Quick-rinse bankruptcies enable a speedy financial reorganization that may be essential to the company’s continued viability as an operating business.
Pre-negotiated deals with creditors enable the bankruptcy court to process a bankruptcy case within mere days that, without such pre-negotiated deals, might take years to settle.
Understanding Quick-Rinse Bankruptcies
“Quick-Rinse Bankruptcy” is a phrase that entered the financial lexicon following the 2008 Global Financial Crisis. In particular, it was used to describe how the bankruptcies of the two major car manufacturers, General Motors (NYSE: GM) and Chrysler (NYSE: FCAU), were handled during that period.
The key element of a quick-rinse bankruptcy is the debtor successfully negotiating debt settlement deals with creditors before entering bankruptcy court. It is, in essence, a pre-negotiated bankruptcy. It is especially important with the bankruptcy of a major corporation such as General Motors, as normal bankruptcy proceedings could drag on for months or even years attempting to deal with complicated, intricate, and possibly conflicting claims from creditors, unions, and shareholders. For example, when the Delphi Corporation filed for bankruptcy, the negotiations with creditors and court proceedings were not settled for five years.
The aim of a quick-rinse bankruptcy is to enable the debtor company filing for bankruptcy to execute a fast financial reorganization and keep operating.
Assume that Company X is carrying a large amount of debt when it begins to experience severe financial problems. It falls behind on paying both creditors and suppliers and, because of its overall financial problems, it cannot obtain a loan to bring its finances current. After some debate, the company’s executive management and board of directors determine that its best course of action is to file bankruptcy.
In order to facilitate the fastest and smoothest bankruptcy proceeding possible and enable the company to reorganize financially and continue business operations, the company approaches each of its creditors, explains its situation, and tries to negotiate a settlement deal that will clear its debts.
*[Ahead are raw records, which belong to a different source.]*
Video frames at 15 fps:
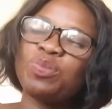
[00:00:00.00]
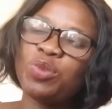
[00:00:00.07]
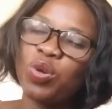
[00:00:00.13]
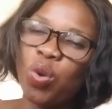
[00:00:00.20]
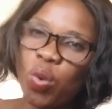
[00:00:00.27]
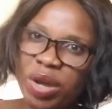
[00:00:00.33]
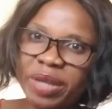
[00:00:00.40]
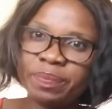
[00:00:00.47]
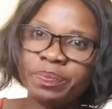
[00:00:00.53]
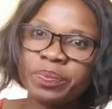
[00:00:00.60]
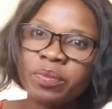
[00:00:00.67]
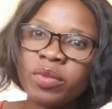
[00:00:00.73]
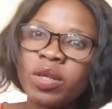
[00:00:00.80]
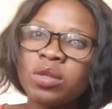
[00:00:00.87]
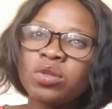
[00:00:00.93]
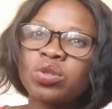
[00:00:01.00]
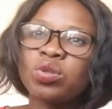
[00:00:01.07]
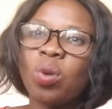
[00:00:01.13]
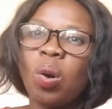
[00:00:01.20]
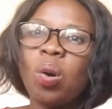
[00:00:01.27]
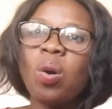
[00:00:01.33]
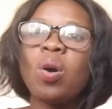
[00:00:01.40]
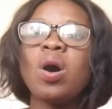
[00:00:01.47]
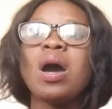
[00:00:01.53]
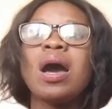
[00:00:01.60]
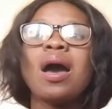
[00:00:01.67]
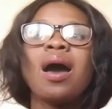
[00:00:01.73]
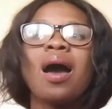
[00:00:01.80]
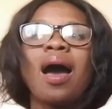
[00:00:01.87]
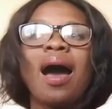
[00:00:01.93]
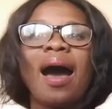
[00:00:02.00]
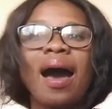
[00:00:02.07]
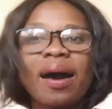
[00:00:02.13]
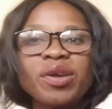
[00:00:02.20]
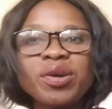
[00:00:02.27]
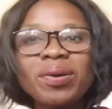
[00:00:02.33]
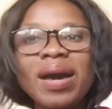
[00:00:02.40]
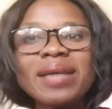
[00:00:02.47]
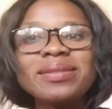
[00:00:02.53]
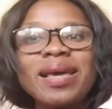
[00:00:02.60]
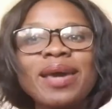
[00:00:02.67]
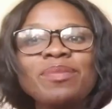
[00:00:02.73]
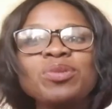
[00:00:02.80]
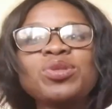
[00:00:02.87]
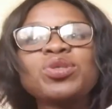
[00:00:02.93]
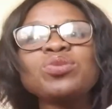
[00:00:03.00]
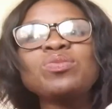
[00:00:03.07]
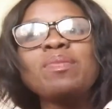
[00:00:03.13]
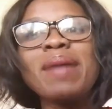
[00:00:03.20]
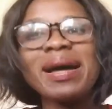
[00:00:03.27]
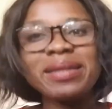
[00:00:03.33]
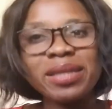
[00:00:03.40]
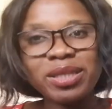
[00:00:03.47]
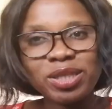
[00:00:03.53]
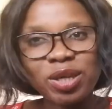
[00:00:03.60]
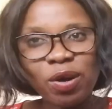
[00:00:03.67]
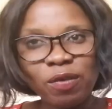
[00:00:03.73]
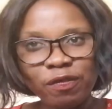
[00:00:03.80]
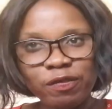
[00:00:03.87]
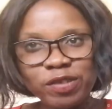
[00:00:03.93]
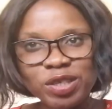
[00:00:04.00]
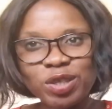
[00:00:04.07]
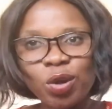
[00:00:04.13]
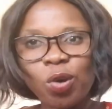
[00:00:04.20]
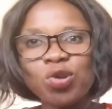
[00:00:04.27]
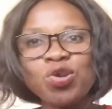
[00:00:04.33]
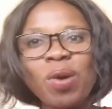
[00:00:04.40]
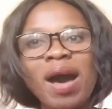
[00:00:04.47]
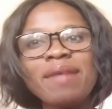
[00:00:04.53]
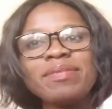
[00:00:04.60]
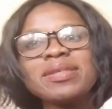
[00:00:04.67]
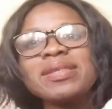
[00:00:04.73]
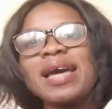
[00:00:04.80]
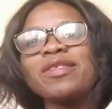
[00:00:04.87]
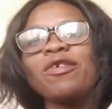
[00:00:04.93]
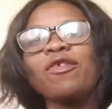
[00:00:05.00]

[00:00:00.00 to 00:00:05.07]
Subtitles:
going. So are you guys able to manage conflict? Or you have this kind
The company may only be able to offer some creditors half or less of what it actually owes them. Still, the creditors may be willing to accept such an offer in preference to risking waiting out a lengthy bankruptcy proceeding in court, at the end of which they may end up with even less payback on the debt owed.
The company is able to negotiate settlement arrangements with all of its creditors successfully. After doing so, it then proceeds to make a bankruptcy filing. Thanks to such pre-negotiated arrangements to satisfy its creditors, when the company files its bankruptcy, the court can quickly process the bankruptcy because it doesn’t need to wait for negotiations with creditors to be worked out in court.
The Importance of a Quick-Rinse Bankruptcy
As previously noted, regular Chapter 11 bankruptcy proceedings, especially for a large, publicly-traded company can be very complex and take several years to conclude. During that time frame, the company may struggle to continue operations. Unpaid suppliers may cut the company off from further sales on credit, and lenders will not extend loans to the company.
Therefore, the company may go under financially because of the long delay in settling its financial affairs. A quick-rinse bankruptcy offers a solution to such a problematic situation by enabling an expedited bankruptcy proceeding.